Records contained in a dataset:
○ ○ ○
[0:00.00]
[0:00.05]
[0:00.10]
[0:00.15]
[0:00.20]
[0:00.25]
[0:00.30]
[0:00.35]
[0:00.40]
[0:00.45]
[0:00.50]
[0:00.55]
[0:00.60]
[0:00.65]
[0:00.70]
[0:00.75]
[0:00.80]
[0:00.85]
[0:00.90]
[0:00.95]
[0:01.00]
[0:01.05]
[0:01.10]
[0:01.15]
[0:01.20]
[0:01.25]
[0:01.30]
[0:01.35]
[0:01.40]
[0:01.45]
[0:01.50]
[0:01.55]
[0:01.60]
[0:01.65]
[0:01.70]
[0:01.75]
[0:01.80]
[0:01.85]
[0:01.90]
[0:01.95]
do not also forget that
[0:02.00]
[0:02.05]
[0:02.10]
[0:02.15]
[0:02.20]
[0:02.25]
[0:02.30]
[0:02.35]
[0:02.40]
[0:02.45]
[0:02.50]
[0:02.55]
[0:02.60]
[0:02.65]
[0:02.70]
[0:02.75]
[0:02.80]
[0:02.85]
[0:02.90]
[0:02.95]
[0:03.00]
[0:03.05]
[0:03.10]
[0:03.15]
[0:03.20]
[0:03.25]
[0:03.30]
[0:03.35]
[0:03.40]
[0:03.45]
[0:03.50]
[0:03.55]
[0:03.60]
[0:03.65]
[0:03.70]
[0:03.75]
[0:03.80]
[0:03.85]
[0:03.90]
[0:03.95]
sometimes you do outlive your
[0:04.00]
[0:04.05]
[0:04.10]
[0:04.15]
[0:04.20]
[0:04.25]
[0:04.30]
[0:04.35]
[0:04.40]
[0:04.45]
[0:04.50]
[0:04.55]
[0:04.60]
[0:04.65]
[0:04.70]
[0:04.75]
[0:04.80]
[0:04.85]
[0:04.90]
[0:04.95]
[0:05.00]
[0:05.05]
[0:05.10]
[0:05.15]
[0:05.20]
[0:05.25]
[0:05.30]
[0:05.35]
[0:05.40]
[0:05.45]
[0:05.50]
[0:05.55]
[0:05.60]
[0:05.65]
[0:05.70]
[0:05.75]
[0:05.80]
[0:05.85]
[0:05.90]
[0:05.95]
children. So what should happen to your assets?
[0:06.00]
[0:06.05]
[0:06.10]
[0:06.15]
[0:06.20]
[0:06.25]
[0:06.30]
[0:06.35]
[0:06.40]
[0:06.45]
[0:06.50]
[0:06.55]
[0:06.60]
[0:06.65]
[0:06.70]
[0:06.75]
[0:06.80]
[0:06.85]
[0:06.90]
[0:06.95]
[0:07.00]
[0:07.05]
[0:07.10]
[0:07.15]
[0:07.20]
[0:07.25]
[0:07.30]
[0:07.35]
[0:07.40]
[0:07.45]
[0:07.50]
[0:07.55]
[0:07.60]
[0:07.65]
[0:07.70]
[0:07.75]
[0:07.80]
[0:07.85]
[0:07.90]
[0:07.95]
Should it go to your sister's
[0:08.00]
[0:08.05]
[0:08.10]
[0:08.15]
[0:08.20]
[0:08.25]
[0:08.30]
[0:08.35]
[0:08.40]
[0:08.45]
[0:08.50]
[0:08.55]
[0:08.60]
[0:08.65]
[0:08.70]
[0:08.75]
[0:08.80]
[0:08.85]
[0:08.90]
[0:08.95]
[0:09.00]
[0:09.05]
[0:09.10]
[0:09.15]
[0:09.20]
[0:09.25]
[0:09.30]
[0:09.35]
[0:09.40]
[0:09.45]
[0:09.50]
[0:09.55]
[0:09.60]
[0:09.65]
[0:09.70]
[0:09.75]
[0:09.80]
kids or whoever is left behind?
○ ○ ○
A word-for-word copy of the data above is the goal, so set it all down again.

[0:00.00]
[0:00.05]
[0:00.10]
[0:00.15]
[0:00.20]
[0:00.25]
[0:00.30]
[0:00.35]
[0:00.40]
[0:00.45]
[0:00.50]
[0:00.55]
[0:00.60]
[0:00.65]
[0:00.70]
[0:00.75]
[0:00.80]
[0:00.85]
[0:00.90]
[0:00.95]
[0:01.00]
[0:01.05]
[0:01.10]
[0:01.15]
[0:01.20]
[0:01.25]
[0:01.30]
[0:01.35]
[0:01.40]
[0:01.45]
[0:01.50]
[0:01.55]
[0:01.60]
[0:01.65]
[0:01.70]
[0:01.75]
[0:01.80]
[0:01.85]
[0:01.90]
[0:01.95]
do not also forget that
[0:02.00]
[0:02.05]
[0:02.10]
[0:02.15]
[0:02.20]
[0:02.25]
[0:02.30]
[0:02.35]
[0:02.40]
[0:02.45]
[0:02.50]
[0:02.55]
[0:02.60]
[0:02.65]
[0:02.70]
[0:02.75]
[0:02.80]
[0:02.85]
[0:02.90]
[0:02.95]
[0:03.00]
[0:03.05]
[0:03.10]
[0:03.15]
[0:03.20]
[0:03.25]
[0:03.30]
[0:03.35]
[0:03.40]
[0:03.45]
[0:03.50]
[0:03.55]
[0:03.60]
[0:03.65]
[0:03.70]
[0:03.75]
[0:03.80]
[0:03.85]
[0:03.90]
[0:03.95]
sometimes you do outlive your
[0:04.00]
[0:04.05]
[0:04.10]
[0:04.15]
[0:04.20]
[0:04.25]
[0:04.30]
[0:04.35]
[0:04.40]
[0:04.45]
[0:04.50]
[0:04.55]
[0:04.60]
[0:04.65]
[0:04.70]
[0:04.75]
[0:04.80]
[0:04.85]
[0:04.90]
[0:04.95]
[0:05.00]
[0:05.05]
[0:05.10]
[0:05.15]
[0:05.20]
[0:05.25]
[0:05.30]
[0:05.35]
[0:05.40]
[0:05.45]
[0:05.50]
[0:05.55]
[0:05.60]
[0:05.65]
[0:05.70]
[0:05.75]
[0:05.80]
[0:05.85]
[0:05.90]
[0:05.95]
children. So what should happen to your assets?
[0:06.00]
[0:06.05]
[0:06.10]
[0:06.15]
[0:06.20]
[0:06.25]
[0:06.30]
[0:06.35]
[0:06.40]
[0:06.45]
[0:06.50]
[0:06.55]
[0:06.60]
[0:06.65]
[0:06.70]
[0:06.75]
[0:06.80]
[0:06.85]
[0:06.90]
[0:06.95]
[0:07.00]
[0:07.05]
[0:07.10]
[0:07.15]
[0:07.20]
[0:07.25]
[0:07.30]
[0:07.35]
[0:07.40]
[0:07.45]
[0:07.50]
[0:07.55]
[0:07.60]
[0:07.65]
[0:07.70]
[0:07.75]
[0:07.80]
[0:07.85]
[0:07.90]
[0:07.95]
Should it go to your sister's
[0:08.00]
[0:08.05]
[0:08.10]
[0:08.15]
[0:08.20]
[0:08.25]
[0:08.30]
[0:08.35]
[0:08.40]
[0:08.45]
[0:08.50]
[0:08.55]
[0:08.60]
[0:08.65]
[0:08.70]
[0:08.75]
[0:08.80]
[0:08.85]
[0:08.90]
[0:08.95]
[0:09.00]
[0:09.05]
[0:09.10]
[0:09.15]
[0:09.20]
[0:09.25]
[0:09.30]
[0:09.35]
[0:09.40]
[0:09.45]
[0:09.50]
[0:09.55]
[0:09.60]
[0:09.65]
[0:09.70]
[0:09.75]
[0:09.80]
kids or whoever is left behind?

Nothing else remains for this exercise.